The reflective layer (11) is also a good conductor for heat along with its reflective nature. By adding this layer at back side of the rear glass substrate (2), the produced heat can be spread along the panel surface. Hence there is a great possibility that the reflective layer (11) can also work as heat equalizer.
To make this PDP functional, it is provided with the drive control system (not shown) consists of an analog-to-digital converter, a frame memory, a scan control portion, a sustain electrode driving circuit, a scan electrode driving circuit and an address electrode driving circuit. The drive control system is electrically connected to the sustain, scan and address electrodes respectively via a flexible printed circuit board (not shown).
Although the invention been described with reference to specific embodiments, this description is not meant to embodiments, as well as alternate embodiments of the invention, will become apparent to persons skilled in the art upon reference to the description of the invention. It is therefore contemplated that such modifications can be made without departing from the spirit or scope of the present invention as defined.

We Claim:

1. A Plasma Display Panel comprising

a pair of front and rear glass substrate and gas enclosed between the substrates, pairs of scan-sustain display electrodes extending in second direction covered with transparent dielectric layer, provided with an electron emissive layer over the said transparent dielectric layer on the front glass substrate,

plurality of address electrodes extending in the first direction on the rear glass substrate, a reflective dielectric layer is provided to cover the plurality of address electrodes, plurality of barrier ribs structure is provided in first direction parallel to address electrodes on rear glass substrate that are oriented orthogonal to scan-sustain display electrodes, each address electrode is enclosed between rib wall structure,

the R, G and B phosphors emitting red, green and blue light, respectively are provided in the barrier rib channel spaces,

Wherein, a coating is provided on the back side of rear glass substrate outside of
PDP.

2. The Plasma Display Panel as claimed in claim 1, wherein said coating is made up of aluminum, silver, gold or any other material having reflective prope dies.

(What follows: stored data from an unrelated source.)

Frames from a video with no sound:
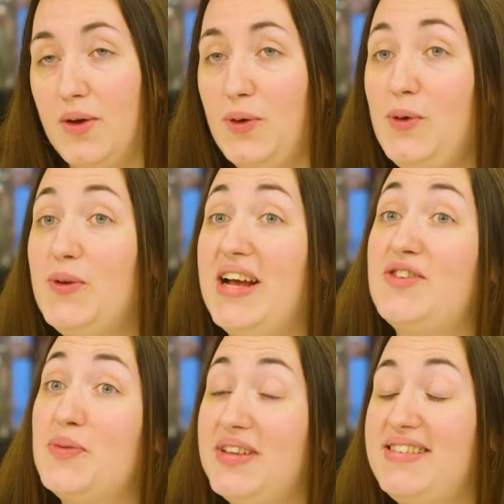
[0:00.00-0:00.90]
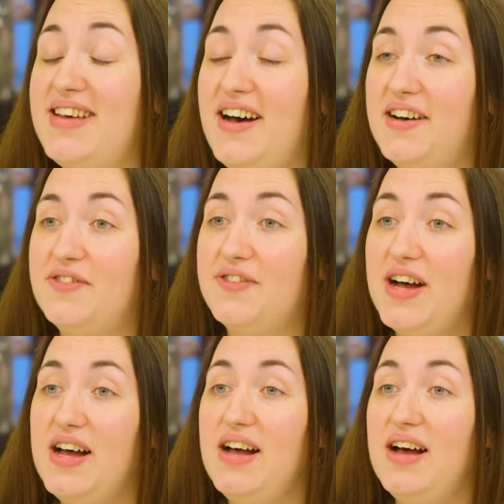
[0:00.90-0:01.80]
Ooh, that's really tough.
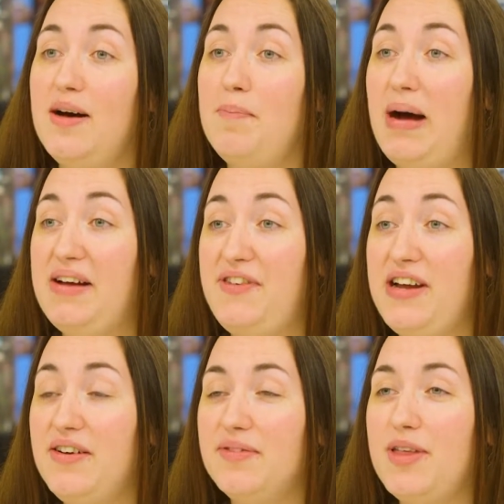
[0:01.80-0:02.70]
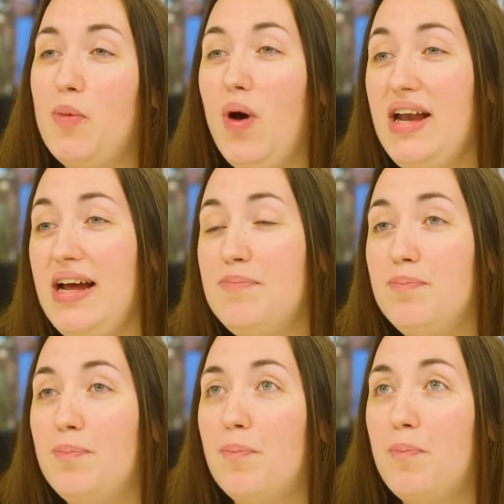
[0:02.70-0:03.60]
My favorite, the one
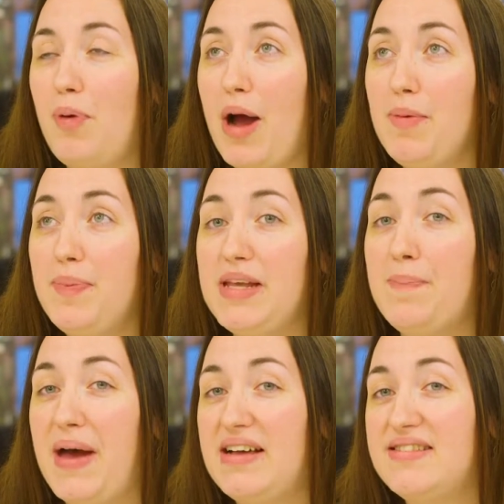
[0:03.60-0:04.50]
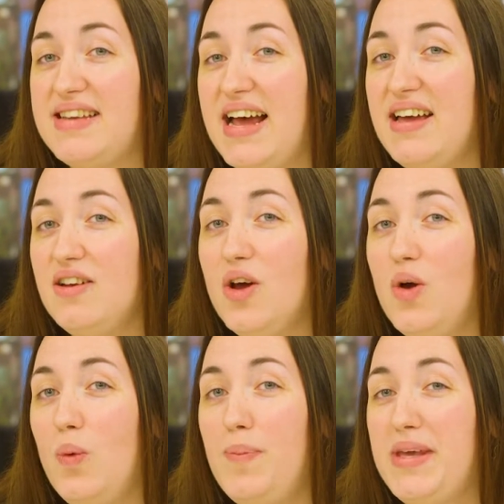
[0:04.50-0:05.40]
I'm probably best at
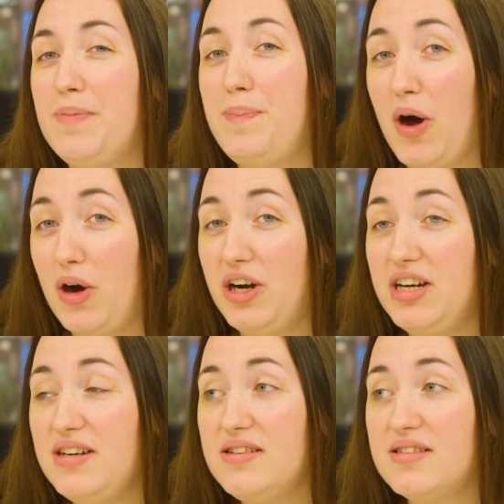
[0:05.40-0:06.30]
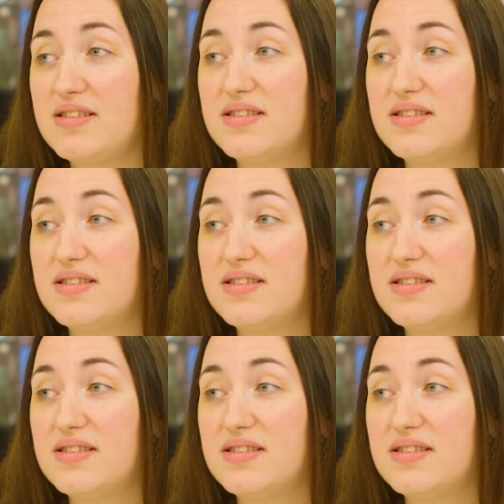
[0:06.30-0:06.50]
would be bards.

3. The Plasma Display Panel as claimed in claim 1, wherein said coating act as heat equalizer.

4. The Plasma Display Panel as claimed in claim 1, wherein said coating increases the luminance of the PDP.

5. The Plasma Display Panel as claimed in claim 1, wherein said coating increases the luminance efficacy of the PDP.

6. A plasma display panel here in substantially described with reference to the accompanying drawings.